Ces désirs d’honneur paraissent souvent un défaut léger, et ils sont
néanmoins la source des plus grands maux. Ainsi les Pharisiens, pour
avoir aimé à être salués, à être honorés, à être toujours au premier rang,
sont montés comme par degrés jusqu’au comble de la malice. Car, après
avoir nourri longtemps leur vanité par ces déférences recherchées, ils ont
conçu une passion si ardente ou plutôt si furieuse pour la vaine gloire,
qu’ils n’ont point voulu reconnaître le Sauveur, et qu’ils sont tombés de
l’orgueil dans l’impiété. C’est pourquoi nous voyons que, s’approchant ici
de Jésus-Christ seulement pour le tenter, et par un esprit superbe et
envieux, ils s’en retournent confus, et ils n’attirent sur eux que sa
malédiction et sa haine ; et que ces petits enfants, au contraire, qui
étaient incapables de ces passions, sont favorisés et bénis de Jésus-Christ.

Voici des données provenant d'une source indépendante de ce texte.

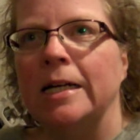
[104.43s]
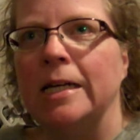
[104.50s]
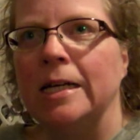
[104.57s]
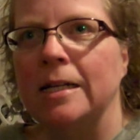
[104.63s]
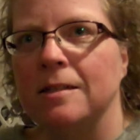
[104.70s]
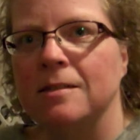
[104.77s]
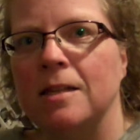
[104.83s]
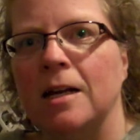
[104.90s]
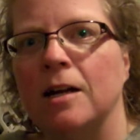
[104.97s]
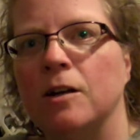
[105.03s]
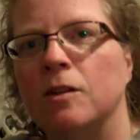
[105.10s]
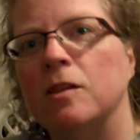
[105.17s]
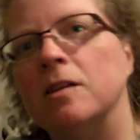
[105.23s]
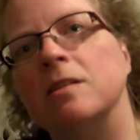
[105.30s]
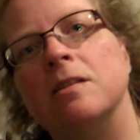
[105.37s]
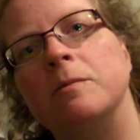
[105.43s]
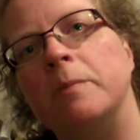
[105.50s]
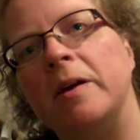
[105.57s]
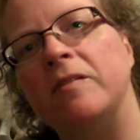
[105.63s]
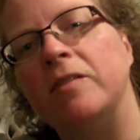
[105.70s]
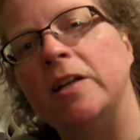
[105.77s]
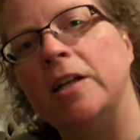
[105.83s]
it's there. This is
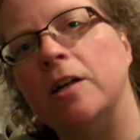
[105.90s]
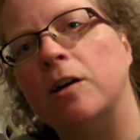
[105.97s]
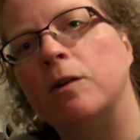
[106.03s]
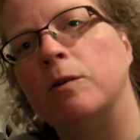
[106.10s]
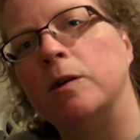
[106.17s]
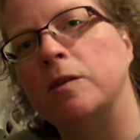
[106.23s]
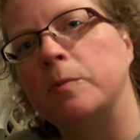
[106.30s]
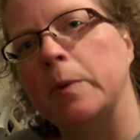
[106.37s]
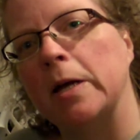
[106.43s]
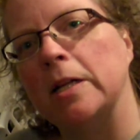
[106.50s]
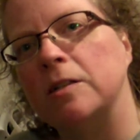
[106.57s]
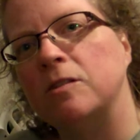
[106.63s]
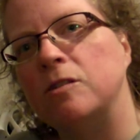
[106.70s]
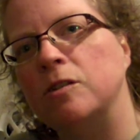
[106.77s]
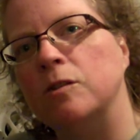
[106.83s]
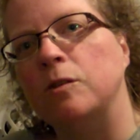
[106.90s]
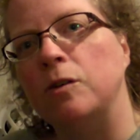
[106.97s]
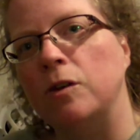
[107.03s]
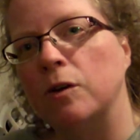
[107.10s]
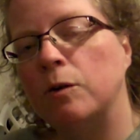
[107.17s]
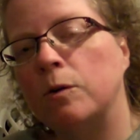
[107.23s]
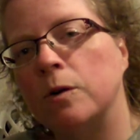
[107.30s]
my video response to
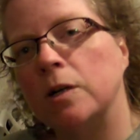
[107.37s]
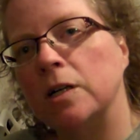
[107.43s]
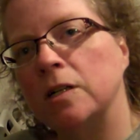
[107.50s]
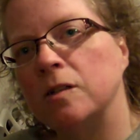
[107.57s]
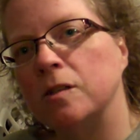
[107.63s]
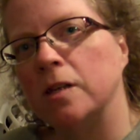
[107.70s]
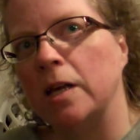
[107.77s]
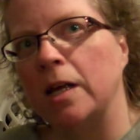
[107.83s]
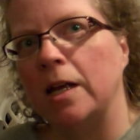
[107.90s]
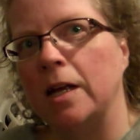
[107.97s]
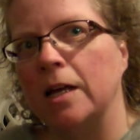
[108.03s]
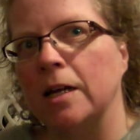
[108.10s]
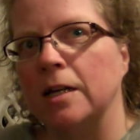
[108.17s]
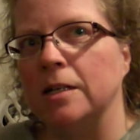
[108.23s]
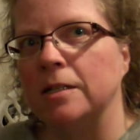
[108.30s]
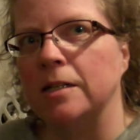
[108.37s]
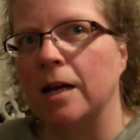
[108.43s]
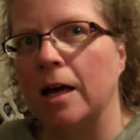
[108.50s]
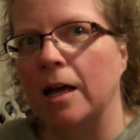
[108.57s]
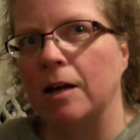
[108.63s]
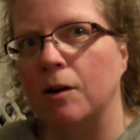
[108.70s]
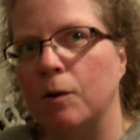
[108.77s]
yours and
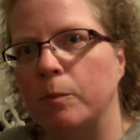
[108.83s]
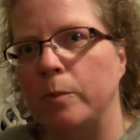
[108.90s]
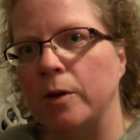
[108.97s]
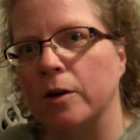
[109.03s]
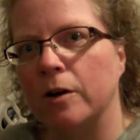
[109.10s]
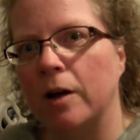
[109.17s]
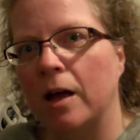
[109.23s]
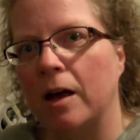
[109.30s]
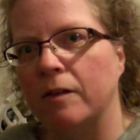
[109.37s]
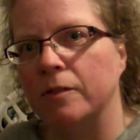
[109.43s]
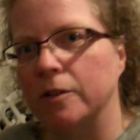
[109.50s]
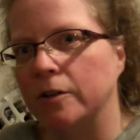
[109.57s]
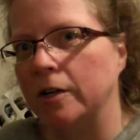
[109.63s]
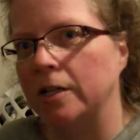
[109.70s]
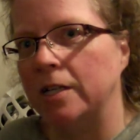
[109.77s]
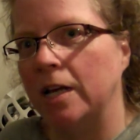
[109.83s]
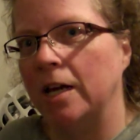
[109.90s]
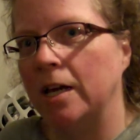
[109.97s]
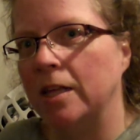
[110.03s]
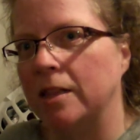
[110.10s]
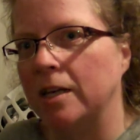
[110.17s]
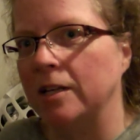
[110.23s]
I hope you're having a great
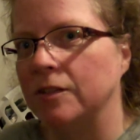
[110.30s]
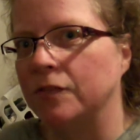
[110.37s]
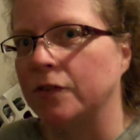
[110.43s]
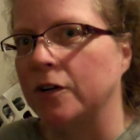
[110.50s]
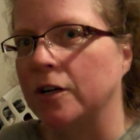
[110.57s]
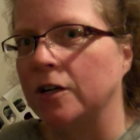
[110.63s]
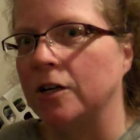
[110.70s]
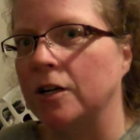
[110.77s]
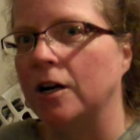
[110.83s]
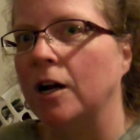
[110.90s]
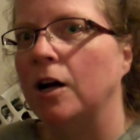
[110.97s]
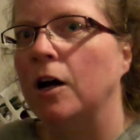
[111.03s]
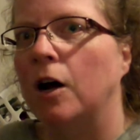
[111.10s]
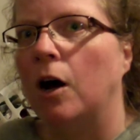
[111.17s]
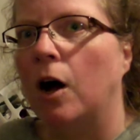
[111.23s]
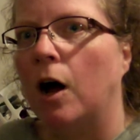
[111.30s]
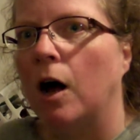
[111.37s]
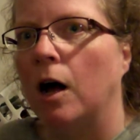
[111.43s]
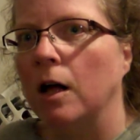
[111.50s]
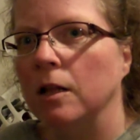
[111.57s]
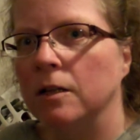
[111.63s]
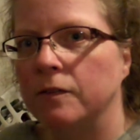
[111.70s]
day. Thanks for
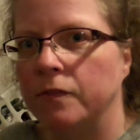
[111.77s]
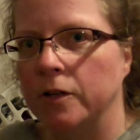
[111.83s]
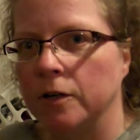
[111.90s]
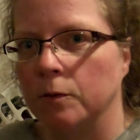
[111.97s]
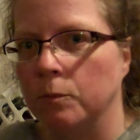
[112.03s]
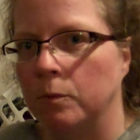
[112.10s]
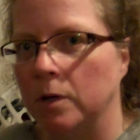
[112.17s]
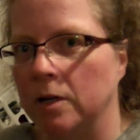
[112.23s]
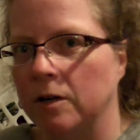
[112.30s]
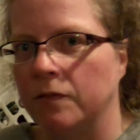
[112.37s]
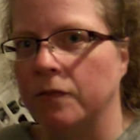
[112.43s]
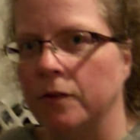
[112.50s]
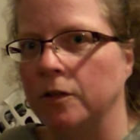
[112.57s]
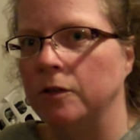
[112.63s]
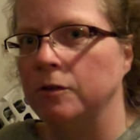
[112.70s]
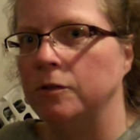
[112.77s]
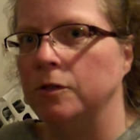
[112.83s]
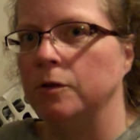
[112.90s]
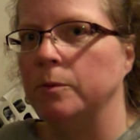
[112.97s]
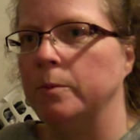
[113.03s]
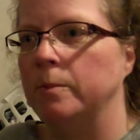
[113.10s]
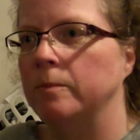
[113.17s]
all of your wonderful
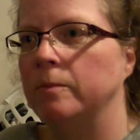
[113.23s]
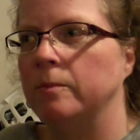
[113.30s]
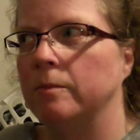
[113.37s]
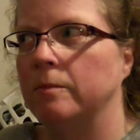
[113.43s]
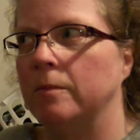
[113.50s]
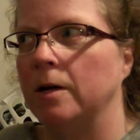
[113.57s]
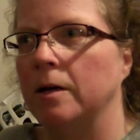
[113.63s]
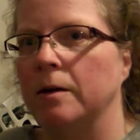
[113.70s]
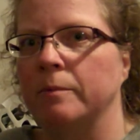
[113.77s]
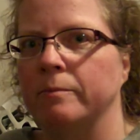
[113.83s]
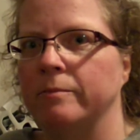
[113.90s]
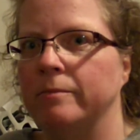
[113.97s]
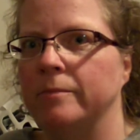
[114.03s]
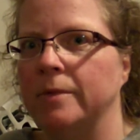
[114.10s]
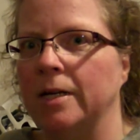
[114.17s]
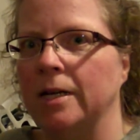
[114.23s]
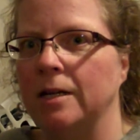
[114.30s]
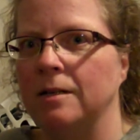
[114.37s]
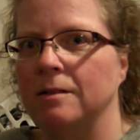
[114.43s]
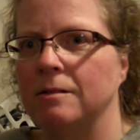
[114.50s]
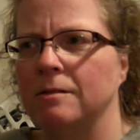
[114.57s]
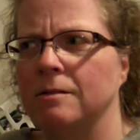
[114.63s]
YouTube um,
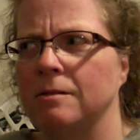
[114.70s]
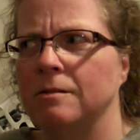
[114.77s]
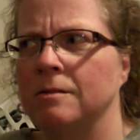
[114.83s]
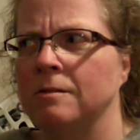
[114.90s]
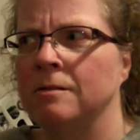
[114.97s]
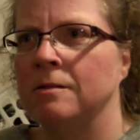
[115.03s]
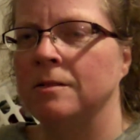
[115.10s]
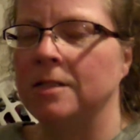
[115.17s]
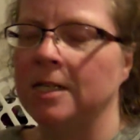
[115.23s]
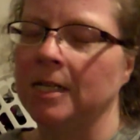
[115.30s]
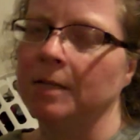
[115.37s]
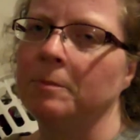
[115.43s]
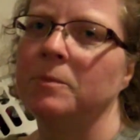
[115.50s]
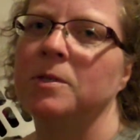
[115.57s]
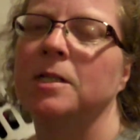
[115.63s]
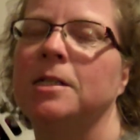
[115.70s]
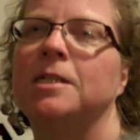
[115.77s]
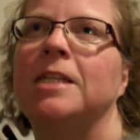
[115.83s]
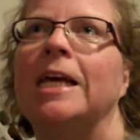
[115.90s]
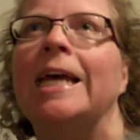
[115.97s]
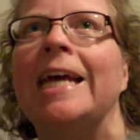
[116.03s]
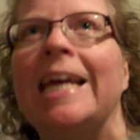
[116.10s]
hits, tent,
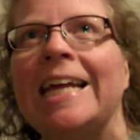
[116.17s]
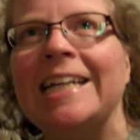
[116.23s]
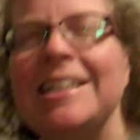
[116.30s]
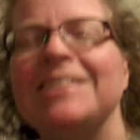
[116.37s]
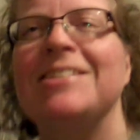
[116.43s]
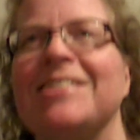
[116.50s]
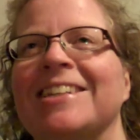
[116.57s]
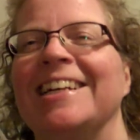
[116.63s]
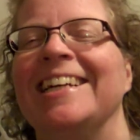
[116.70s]
hints,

Imitons ces âmes innocentes, mes chers frères. Devenons comme des
petits enfants, sans orgueil, sans déguisement et sans malice. La simplicité
est la porte du ciel. Il n’y en a point d’autre par où nous y puissions
entrer. La malignité, au contraire, et la fourberie nous précipitent dans
l’enfer, et dès ce monde dans une infinité de maux. « Si vous êtes
méchant, dit l’Ecriture, vous le serez pour vous-même ; si vous êtes bon,
vous le serez et pour vous et pour votre prochain » (Pr 9, 12).